• [What to do]: Give back the records below exactly, every one, with no pictures.

[Stored entries]
---------------
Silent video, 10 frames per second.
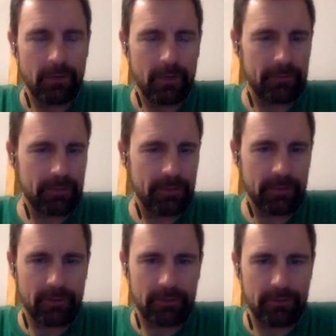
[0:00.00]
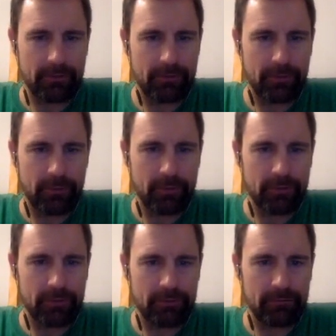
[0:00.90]
Yeah, and there you go. And there's tree
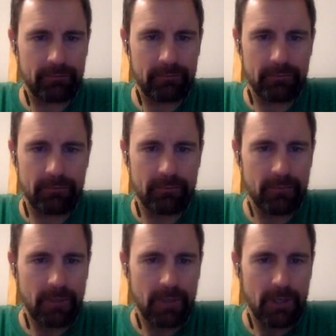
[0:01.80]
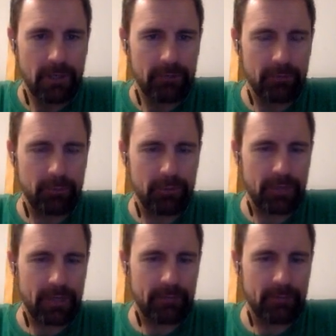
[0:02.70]
motion, super
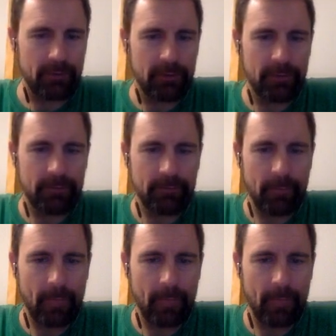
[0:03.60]
adaptable.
---------------
• [Solution to this task]:
Silent video, 10 frames per second.
[0:00.00]
[0:00.90]
Yeah, and there you go. And there's tree
[0:01.80]
[0:02.70]
motion, super
[0:03.60]
adaptable.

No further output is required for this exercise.